Dr. Neil Schluger Marks Milestone in Treating Pulmonary Disease in East Africa
EATI has Graduated 18 Specialists, Including Two Pediatric Pulmonologists and Two Physicians from Rwanda and Tanzania
This February marked a milestone for Neil Schluger, M.D., the Barbara and William Rosenthal Chairman of the Department of Medicine and professor of medicine, as he traveled to Ethiopia to celebrate the 10th anniversary of the East African Training Initiative (EATI), which he founded with colleagues in 2013. The two-year fellowship training program in pulmonary and critical care medicine is the first training program of its kind in Ethiopia and the broader East African region. Before the launch of EATI, Ethiopia had only one pulmonologist for its 110 million people. To date, EATI has graduated 18 specialists, including two pediatric pulmonologists and two physicians from Rwanda and Tanzania, who have assumed leadership roles at hospitals across East Africa.
These achievements were celebrated at a symposium held in Addis Ababa in early February, in conjunction with the annual meeting of the Ethiopian Thoracic Society. Dr. Schluger addressed the symposium regarding the program’s accomplishments, and a keynote speech marking the occasion was given by Dereje Duguma, M.D., M.P.H., the State Minister of Health for Ethiopia.
The EATI began with a meeting Dr. Schluger had in 2011 with Ataley Alem, M.D., of the Addis Ababa University College of Health Sciences. Dr.

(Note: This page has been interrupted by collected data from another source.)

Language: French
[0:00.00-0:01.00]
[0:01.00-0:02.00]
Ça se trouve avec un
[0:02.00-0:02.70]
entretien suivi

Alem was seeking a partnership for clinical training programs in several medical specialties, including pulmonary and critical care medicine. That meeting would lead Dr. Schluger to Ethiopia, a place he had never been before, and set in motion what would become an integral part of Dr. Schluger’s academic career.

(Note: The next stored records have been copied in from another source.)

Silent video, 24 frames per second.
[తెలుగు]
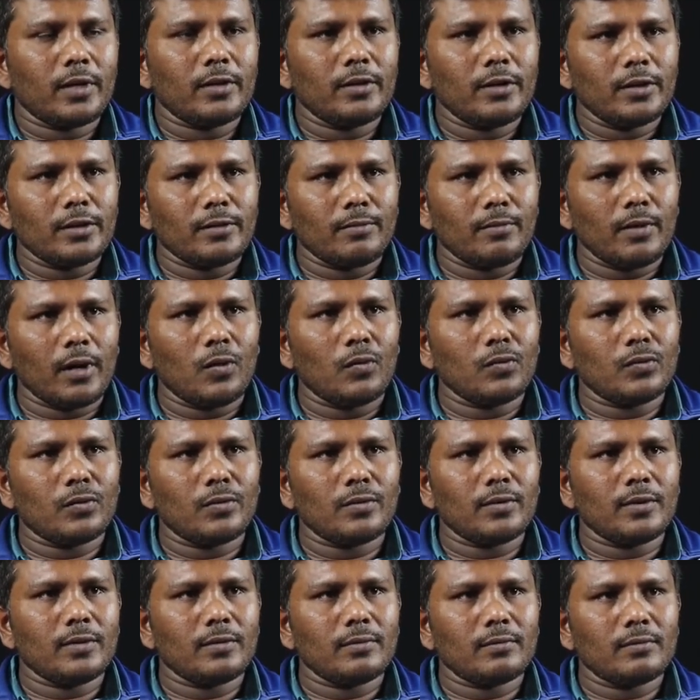భారతదేశం ఇలా
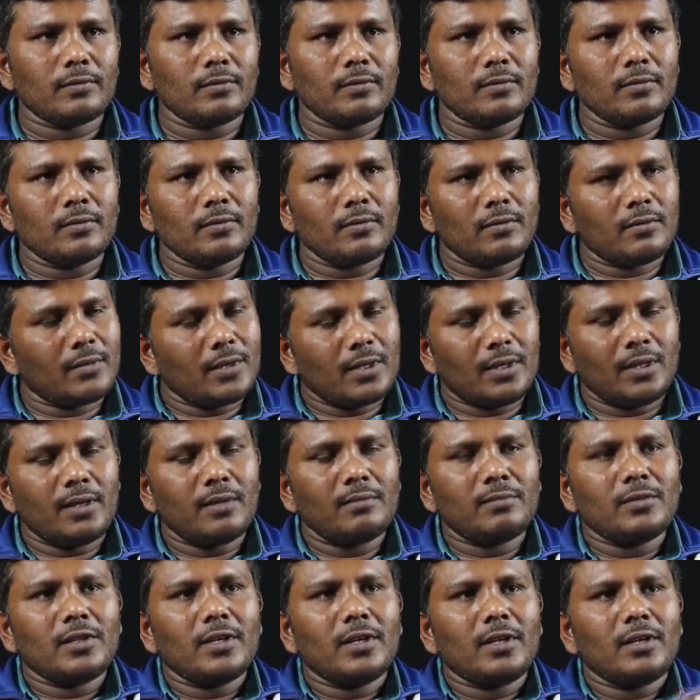ఉంటుంది ఏం
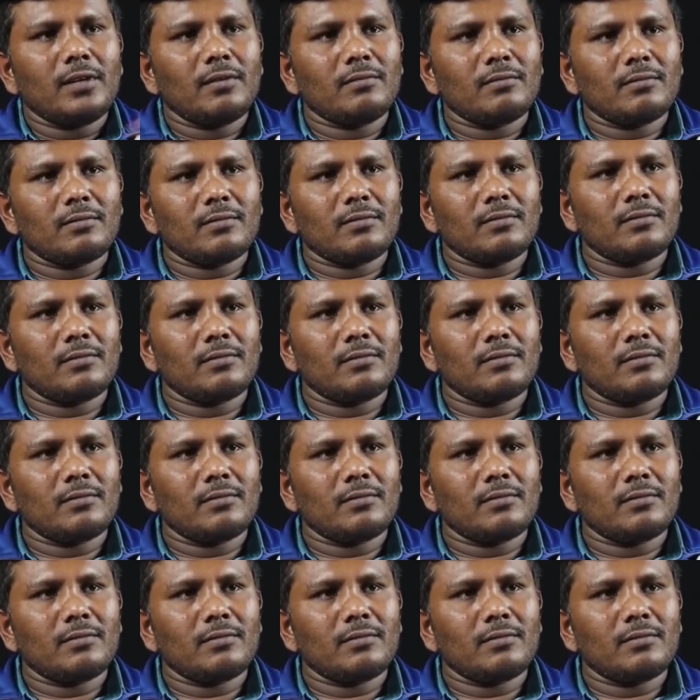చేయలేము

“The second most populous country in Africa, Ethiopia bears a huge burden from tuberculosis and chronic lung disease, that is driven by factors, such as indoor air pollution from solid fuels used for cooking, outdoor air pollution and occupational exposures,” said Dr. Schluger. “The lack of a trained physician workforce was a critical impediment to assessing the burden of lung disease, to advising the government about the best ways to prevent and treat chronic respiratory illnesses and to provide advanced care to patients.”
After securing funding for the program from both the global public health organization Vital Strategies and the Swiss Lung Foundation, Dr. Schluger and a team of physicians and public health officials developed the curriculum for training pulmonary critical care fellows based on the Accreditation Council for Graduate Medical Education standards. The goal was to develop a sustainable program with a boots-on-the-ground mindset and an all-volunteer faculty who would be onsite in Ethiopia at all times until a sufficient number of Ethiopian physicians had been trained. That goal has been accomplished.
“From its beginning, EATI was conceived as a true partnership and capacity-building program that sought not only to train outstanding pulmonary physicians but also to create in Ethiopia a faculty that would eventually assume day-to-day responsibility for the training program and lead the program into the future,” said Dr. Schluger.
More than 50 volunteer pulmonary and critical care physicians representing 20 different medical institutions from the United States and Europe have donated their time and talent to the program. As a robust and clinically outstanding Ethiopian faculty has now been trained, there is much less need to send visiting physicians, though many remain engaged as research mentors and repeat visitors to teach advanced skills in pulmonary and critical care medicine.
The impact of the program thus far has been extensive. At Black Lion (Tikur Anbessa) Hospital, the largest public hospital in the country and its main teaching and referral center, advanced pulmonary services, such as bronchoscopy and pulmonary function testing are now available. More than 500 patients are seen monthly in the chest clinic. Medical ICU capacity has been substantially increased and critical care ultrasound is in wide use.
During the COVID-19 pandemic, graduates of EATI played a critical role in Ethiopia’s response, helping to develop guidelines for care of critically ill patients and for prevention of disease, and staffing the COVID-19 specialty hospital in Addis Ababa.
An emphasis on research is also a particular focus of EATI, with the fellows annually presenting at international meetings and publishing 136 manuscripts and abstracts in peer-reviewed journals. In 2014, the Ethiopian Thoracic Society was formed and now collaborates with the Federal Ministry of Health to issue public health advisories on a range of concerns, including tuberculosis, the COVID-19 pandemic and national tobacco control legislation. The Center for Pulmonary and Critical Care Research in Ethiopia was established in 2019.
As EATI moves into its second decade, its future is bright, with plans to establish two additional adult pulmonary and critical care training programs and a new pediatric pulmonary training program. “The physicians trained through EATI have changed the landscape for patients with lung disease in Ethiopia,” said Dr. Schluger. “In addition, we maintain robust research collaborations that will mutually benefit our colleagues and their patients in Ethiopia and provide opportunities for students and faculty at NYMC.”